Radio France Internationale – A Suprema Corte dos Estados Unidos adiou mais uma vez a aguardada decisão sobre o acesso à pílula abortiva amplamente utilizada no país, a mifepristona.
Com o adiamento, foi permitido o pleno acesso ao medicamento por pelo menos mais 48 horas, prazo que vence à meia-noite de sexta-feira (21).
Este é mais um capítulo de uma longa saga que desanima os defensores do direito ao aborto e das mulheres. Há menos de 10 meses, a Suprema Corte, de maioria conservadora (6 juízes indicados pelos republicanos contra 3 democratas), revogou o direito constitucional ao aborto no país, que havia sido uma conquista do início da década de 1970.
Como consequência dessa decisão, o governo de Joe Biden ampliou o acesso à pílula abortiva, vendida em farmácias, e então a droga acabou sendo o novo alvo dos conservadores.
Desde novembro, os conservadores começaram uma escalada para mirar a pílula, usada em mais da metade dos abortos nos Estados Unidos. Mais de cinco milhões de mulheres americanas já tomaram a mifepristona desde que foi autorizada pela agência reguladora de medicamentos (FDA), há mais de 20 anos.
Porém, nas últimas duas semanas, a decisão de proibir a venda da pílula abortiva, decretada pelo juiz federal do Texas Matthew Kacsmaryk, em 7 de abril, deu início a um embate judicial e também a uma briga política e científica em torno do aborto.
O fato de o tribunal não ter cumprido o prazo e estar adiando mais uma vez seu parecer sobre o caso – a primeira vez foi na semana passada – levanta especulações de que pode haver desacordo entre os juízes.

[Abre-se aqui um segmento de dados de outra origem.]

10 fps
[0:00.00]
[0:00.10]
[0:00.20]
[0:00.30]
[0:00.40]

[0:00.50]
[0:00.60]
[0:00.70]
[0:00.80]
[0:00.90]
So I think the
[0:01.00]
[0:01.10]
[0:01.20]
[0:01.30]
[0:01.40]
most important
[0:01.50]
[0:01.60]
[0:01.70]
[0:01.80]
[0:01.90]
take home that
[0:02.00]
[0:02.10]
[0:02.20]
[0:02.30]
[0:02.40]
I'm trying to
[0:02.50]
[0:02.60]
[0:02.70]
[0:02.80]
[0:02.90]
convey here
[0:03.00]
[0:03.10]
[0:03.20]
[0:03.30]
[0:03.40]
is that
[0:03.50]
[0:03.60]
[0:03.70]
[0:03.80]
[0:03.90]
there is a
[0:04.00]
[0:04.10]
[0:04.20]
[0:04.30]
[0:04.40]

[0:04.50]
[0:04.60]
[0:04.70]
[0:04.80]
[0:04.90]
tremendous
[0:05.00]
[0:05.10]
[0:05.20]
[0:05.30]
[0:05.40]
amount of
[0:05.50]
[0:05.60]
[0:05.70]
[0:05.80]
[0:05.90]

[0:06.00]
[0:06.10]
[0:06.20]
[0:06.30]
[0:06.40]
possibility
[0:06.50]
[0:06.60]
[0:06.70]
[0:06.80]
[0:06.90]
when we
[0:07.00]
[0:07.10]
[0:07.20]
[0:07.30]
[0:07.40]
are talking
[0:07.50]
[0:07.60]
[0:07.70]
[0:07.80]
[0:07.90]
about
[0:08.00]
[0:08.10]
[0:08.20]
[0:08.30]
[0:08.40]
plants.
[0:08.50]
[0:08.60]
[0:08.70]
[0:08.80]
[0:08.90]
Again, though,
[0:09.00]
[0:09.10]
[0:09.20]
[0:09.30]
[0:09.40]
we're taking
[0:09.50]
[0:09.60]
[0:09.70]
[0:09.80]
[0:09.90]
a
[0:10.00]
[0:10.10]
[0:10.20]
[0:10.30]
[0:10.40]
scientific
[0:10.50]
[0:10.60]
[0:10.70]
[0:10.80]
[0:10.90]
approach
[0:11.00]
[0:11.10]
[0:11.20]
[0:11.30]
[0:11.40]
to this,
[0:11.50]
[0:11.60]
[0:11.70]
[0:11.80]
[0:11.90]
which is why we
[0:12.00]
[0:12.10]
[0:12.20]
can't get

Apesar de a maioria conservadora ter conseguido derrubar o direito constitucional ao aborto no ano passado, a decisão de proibir o uso da pílula abortiva não está tão simples assim. O adiamento pode indicar uma dissidência ou mesmo que os juízes não queiram comprar briga com a agência FDA, ou quem sabe com a indústria farmacêutica.
Empurra-empurra
As partes tinham até terça-feira (18) para apresentar suas alegações. A coalizão antiaborto, em sua argumentação, insistiu que a Suprema Corte mantivesse a sentença do juíz do Texas ressaltando que se a medicação continuar liberada, “provocará mais complicações físicas, trauma emocional e, inclusive, a morte de mulheres”.
Os grupos antiaborto alegam que a FDA e o laboratório que fabrica a droga (Danco) não seguiram os protocolos adequados quando aprovaram a mifepristona no ano 2000, e ignoraram os perigos nas duas décadas seguintes.

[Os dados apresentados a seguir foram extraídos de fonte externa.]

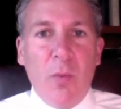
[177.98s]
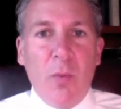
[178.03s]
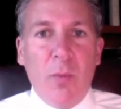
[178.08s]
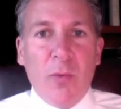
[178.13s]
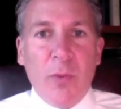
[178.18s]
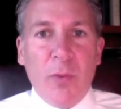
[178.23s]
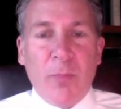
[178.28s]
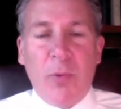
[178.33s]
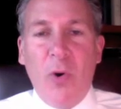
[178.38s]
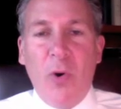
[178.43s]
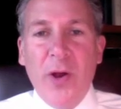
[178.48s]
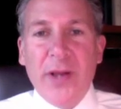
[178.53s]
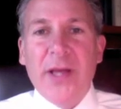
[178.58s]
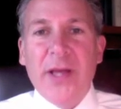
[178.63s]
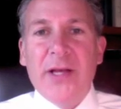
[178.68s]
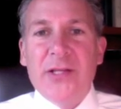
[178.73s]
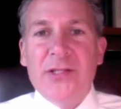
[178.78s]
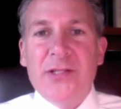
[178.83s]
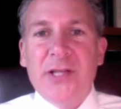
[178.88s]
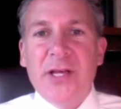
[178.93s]
The point
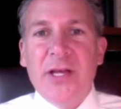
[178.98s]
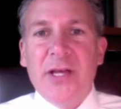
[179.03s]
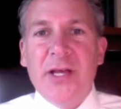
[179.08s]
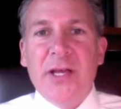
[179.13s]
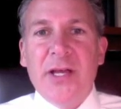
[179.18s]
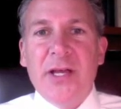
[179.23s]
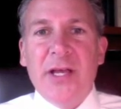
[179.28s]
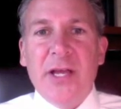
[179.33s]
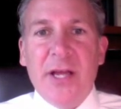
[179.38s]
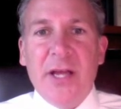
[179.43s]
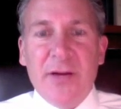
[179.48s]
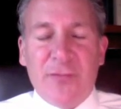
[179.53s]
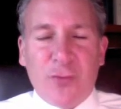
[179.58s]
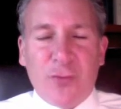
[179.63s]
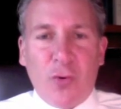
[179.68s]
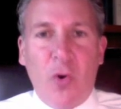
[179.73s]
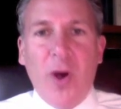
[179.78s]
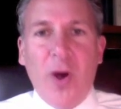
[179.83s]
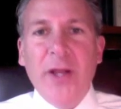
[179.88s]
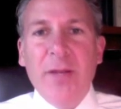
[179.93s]
is, if
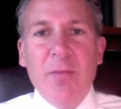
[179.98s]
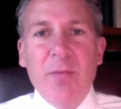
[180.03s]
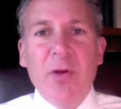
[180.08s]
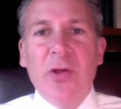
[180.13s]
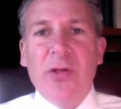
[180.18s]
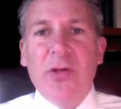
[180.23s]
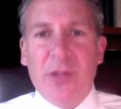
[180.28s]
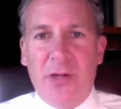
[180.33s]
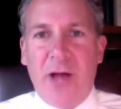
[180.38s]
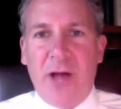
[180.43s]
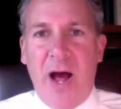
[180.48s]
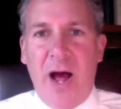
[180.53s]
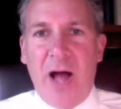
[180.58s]
$20 million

Já a FDA cita estudos científicos que comprovam a segurança da pílula. Segundo a agência reguladora, o monitoramento feito ao longo de 20 anos de uso da droga demonstra que as complicações graves são raras e menos de 1% das pacientes precisam de hospitalização.
O Departamento de Justiça, que está à frente da defesa da venda da substância, sustenta que a decisão do juiz do Texas se baseou em uma “avaliação profundamente equivocada” da segurança da pílula.
A deputada democrata Katherine Clark destacou nesta quarta-feira que a Suprema Corte “enfrenta uma escolha entre manter um fato legal e científico ou capitular frente ao extremismo”.
Muitos cientistas e analistas políticos americanos temem que esse processo abra um precedente perigoso, ao permitir que o Judiciário interfira na autonomia da agência que regulamenta os medicamentos. O caso da pílula abortiva pode abrir o caminho para que os tribunais proíbam, sob argumentos ideológicos, outros procedimentos e drogas, como, por exemplo, vacinas ou antidepressivos.
Como funciona o aborto por medicamentos
O aborto por meio da ingestão de medicamentos é um procedimento feito, geralmente, nas 12 primeiras semanas de gravidez. Duas drogas distintas são usadas no procedimento. A primeira delas, a mifepristona, bloqueia a progesterona, hormônio que permite o desenvolvimento da gravidez; a segunda, o misoprostol, tomada um ou dois dias depois, provoca contrações e ajuda o útero a expelir seu conteúdo.
Caso a mifepristona for proibida, já há a discussão de continuar a fazer o procedimento somente com a segunda substância. Porém, essa abordagem terapêutica não tem uma resposta tão efetiva quanto a que combina as duas drogas.